Rechtbank Den Haag, 02-04-2015, ECLI:NL:RBDHA:2015:4794, AWB - 14 _ 7349
Rechtbank Den Haag, 02-04-2015, ECLI:NL:RBDHA:2015:4794, AWB - 14 _ 7349
Gegevens
- Instantie
- Rechtbank Den Haag
- Datum uitspraak
- 2 april 2015
- Datum publicatie
- 13 juli 2015
- ECLI
- ECLI:NL:RBDHA:2015:4794
- Zaaknummer
- AWB - 14 _ 7349
- Relevante informatie
- Wet inkomstenbelasting 2001 [Tekst geldig vanaf 01-07-2023 tot 01-01-2024] art. 2.14, Wet inkomstenbelasting 2001 [Tekst geldig vanaf 01-07-2023 tot 01-01-2024] art. 3.2, Wet inkomstenbelasting 2001 [Tekst geldig vanaf 01-07-2023 tot 01-01-2024] art. 3.5, Wet inkomstenbelasting 2001 [Tekst geldig vanaf 01-07-2023 tot 01-01-2024] art. 3.81, Wet op de loonbelasting 1964 [Tekst geldig vanaf 01-07-2023 tot 01-01-2024] art. 10
Inhoudsindicatie
VAR. Belanghebbende is als verpleegkundige werkzaam in de thuiszorg.
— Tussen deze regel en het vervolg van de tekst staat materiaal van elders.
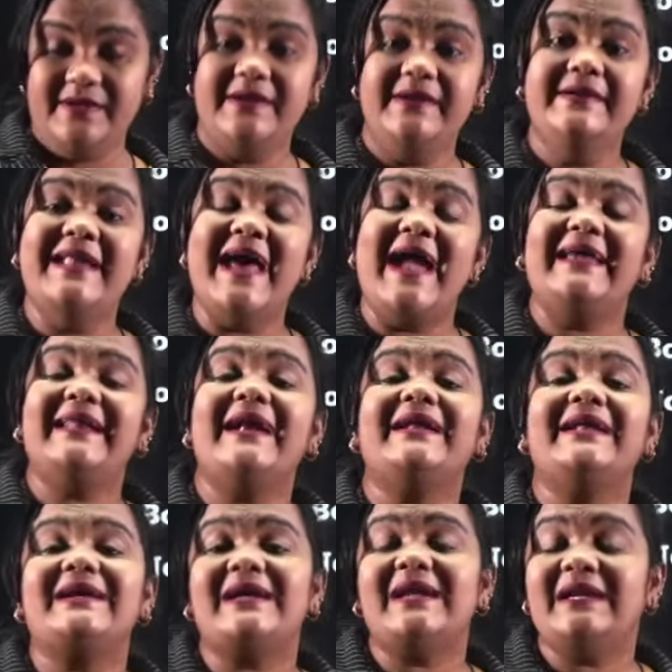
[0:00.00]
Direct
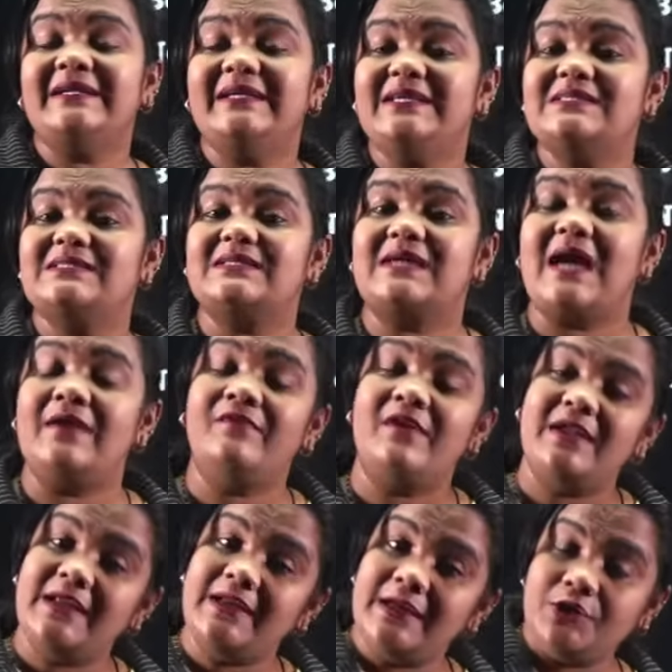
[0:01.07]
current is
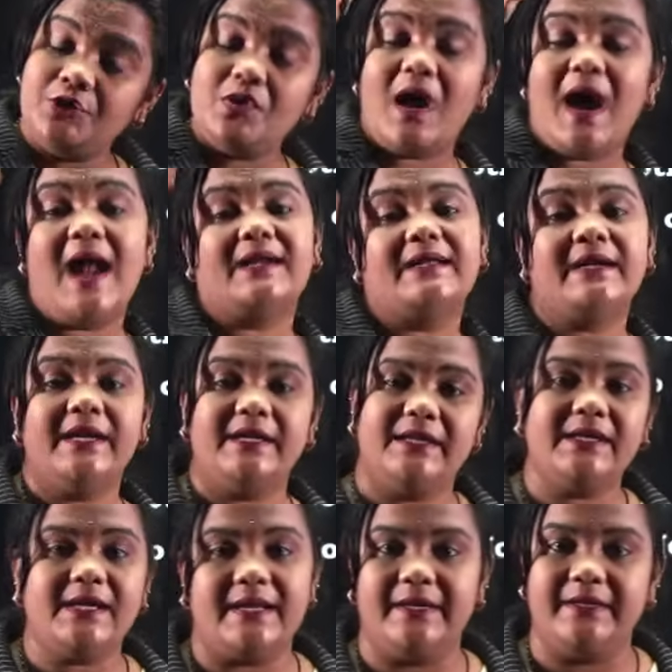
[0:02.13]
converting into alternating
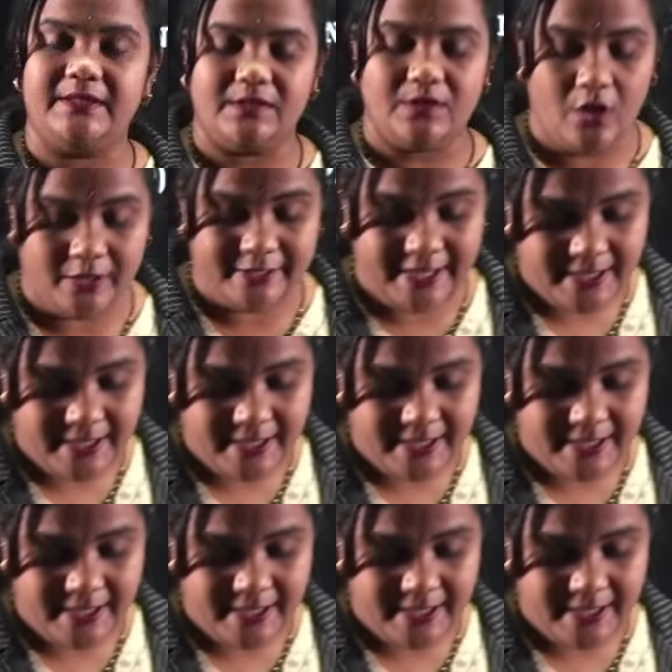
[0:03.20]
current. Okay.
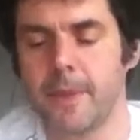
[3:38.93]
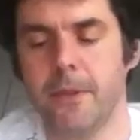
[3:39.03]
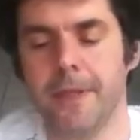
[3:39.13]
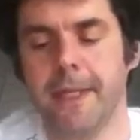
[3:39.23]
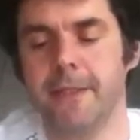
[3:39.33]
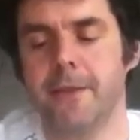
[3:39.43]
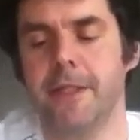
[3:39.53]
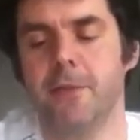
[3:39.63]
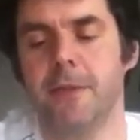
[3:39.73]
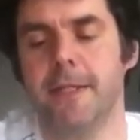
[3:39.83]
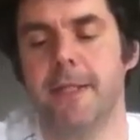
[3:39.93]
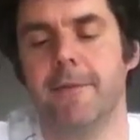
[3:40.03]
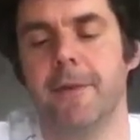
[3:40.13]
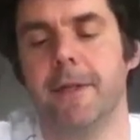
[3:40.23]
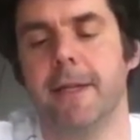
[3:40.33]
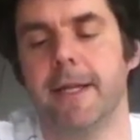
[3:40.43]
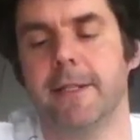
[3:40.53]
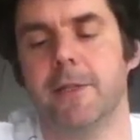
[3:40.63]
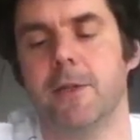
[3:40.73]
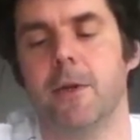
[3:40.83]
Okay, so this one's different. It had
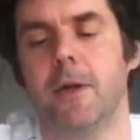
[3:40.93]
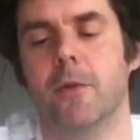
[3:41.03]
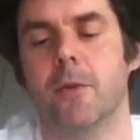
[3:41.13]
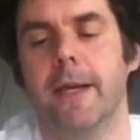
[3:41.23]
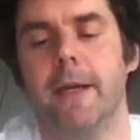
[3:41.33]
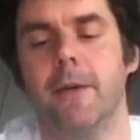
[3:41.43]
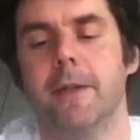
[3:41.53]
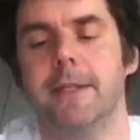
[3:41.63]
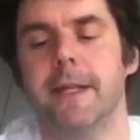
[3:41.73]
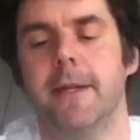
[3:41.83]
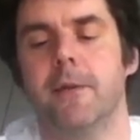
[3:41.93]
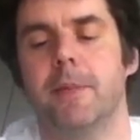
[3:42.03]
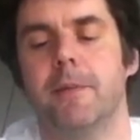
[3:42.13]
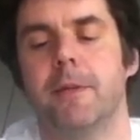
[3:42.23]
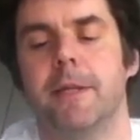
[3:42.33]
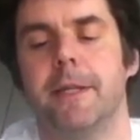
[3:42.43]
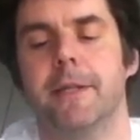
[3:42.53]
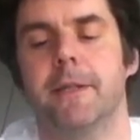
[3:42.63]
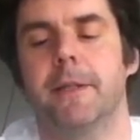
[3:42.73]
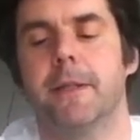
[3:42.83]
to go around this other bubble here.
Deze werkzaamheden zijn door haar via een zorgaanbieder verricht en betreffen AWBZ-zorg in natura. Belanghebbende stelt dat aan haar een VAR winst uit onderneming verstrekt had moeten worden in plaats van een VAR loon uit dienstbetrekking. Naar het oordeel van de rechtbank kunnen de werkzaamheden die belanghebbende via een zorgaanbieder heeft verricht niet worden aangemerkt als te zijn verricht in de uitoefening van een zelfstandig beroep. Het beroep is ongegrond.
Uitspraak
Team belastingrecht
zaaknummer: SGR 14/7349
(gemachtigde: mr. A. Ramsaroep),
en
[P] , verweerder.
Procesverloop
Verweerder heeft aan eiseres voor het jaar 2014 een verklaring arbeidsrelatie (VAR) loon uit dienstbetrekking gegeven.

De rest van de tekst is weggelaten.